[Opening Given entries section]

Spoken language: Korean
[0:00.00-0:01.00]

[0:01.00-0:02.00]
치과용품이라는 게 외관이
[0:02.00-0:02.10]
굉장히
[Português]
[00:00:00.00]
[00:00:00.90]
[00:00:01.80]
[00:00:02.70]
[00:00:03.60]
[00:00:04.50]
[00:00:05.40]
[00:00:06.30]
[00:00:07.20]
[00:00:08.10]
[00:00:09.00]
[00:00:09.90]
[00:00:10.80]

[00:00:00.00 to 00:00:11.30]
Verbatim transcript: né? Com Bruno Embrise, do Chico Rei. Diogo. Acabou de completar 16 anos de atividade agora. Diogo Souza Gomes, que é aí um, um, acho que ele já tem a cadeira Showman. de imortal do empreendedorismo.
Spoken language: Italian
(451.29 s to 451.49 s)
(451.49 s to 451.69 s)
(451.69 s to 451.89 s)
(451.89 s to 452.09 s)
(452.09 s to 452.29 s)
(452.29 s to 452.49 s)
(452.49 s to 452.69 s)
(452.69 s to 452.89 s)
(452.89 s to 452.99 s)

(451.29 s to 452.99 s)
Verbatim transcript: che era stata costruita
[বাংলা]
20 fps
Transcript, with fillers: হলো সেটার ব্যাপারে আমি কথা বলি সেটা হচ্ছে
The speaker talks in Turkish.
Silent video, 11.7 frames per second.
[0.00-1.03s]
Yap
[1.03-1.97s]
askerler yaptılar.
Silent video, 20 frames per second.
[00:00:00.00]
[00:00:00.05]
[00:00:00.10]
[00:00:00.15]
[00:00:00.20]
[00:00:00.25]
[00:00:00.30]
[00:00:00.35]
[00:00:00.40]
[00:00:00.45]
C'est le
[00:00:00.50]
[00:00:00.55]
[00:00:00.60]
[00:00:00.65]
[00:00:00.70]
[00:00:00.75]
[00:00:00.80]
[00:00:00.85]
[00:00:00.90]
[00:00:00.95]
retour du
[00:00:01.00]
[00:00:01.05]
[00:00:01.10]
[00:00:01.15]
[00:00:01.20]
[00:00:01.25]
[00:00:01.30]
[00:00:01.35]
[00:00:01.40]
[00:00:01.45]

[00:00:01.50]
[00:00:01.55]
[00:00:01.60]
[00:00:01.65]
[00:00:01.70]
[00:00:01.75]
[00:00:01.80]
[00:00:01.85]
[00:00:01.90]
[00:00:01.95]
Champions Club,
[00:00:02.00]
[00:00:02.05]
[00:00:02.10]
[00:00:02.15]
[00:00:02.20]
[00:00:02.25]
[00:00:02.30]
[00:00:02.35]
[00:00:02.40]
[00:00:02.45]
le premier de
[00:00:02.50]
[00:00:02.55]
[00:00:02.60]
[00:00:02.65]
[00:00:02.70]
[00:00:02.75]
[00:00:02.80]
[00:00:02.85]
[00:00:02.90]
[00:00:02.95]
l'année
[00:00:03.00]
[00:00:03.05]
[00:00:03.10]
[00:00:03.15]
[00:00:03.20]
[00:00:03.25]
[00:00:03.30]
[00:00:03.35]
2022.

[Closing Given entries section]

> _Work instruction_
For the records above, state how many lines contain the word "second". Give only the number.

> _Worked solution_
2